Task to carry out »
Nothing but the images should be left out when the entries are restated word for word.

(Stored items)
--*--

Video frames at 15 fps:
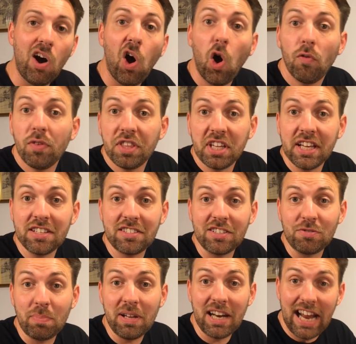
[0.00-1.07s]
Over the years, there's
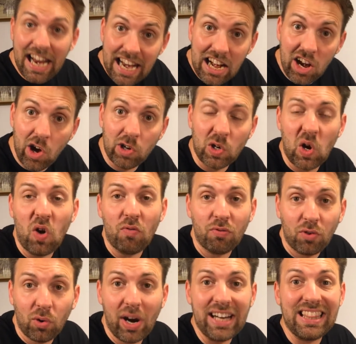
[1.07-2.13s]
been a lot of
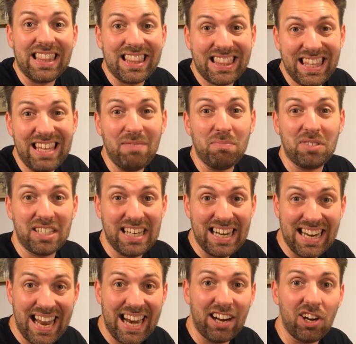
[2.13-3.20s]
great themes in
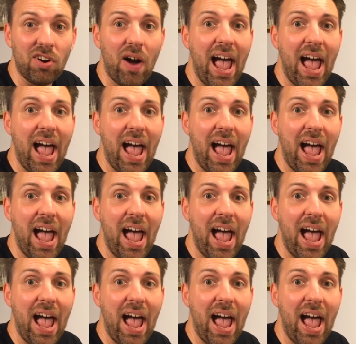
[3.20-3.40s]
LEGO,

--*--

Answer space »
Video frames at 15 fps:
[0.00-1.07s]
Over the years, there's
[1.07-2.13s]
been a lot of
[2.13-3.20s]
great themes in
[3.20-3.40s]
LEGO,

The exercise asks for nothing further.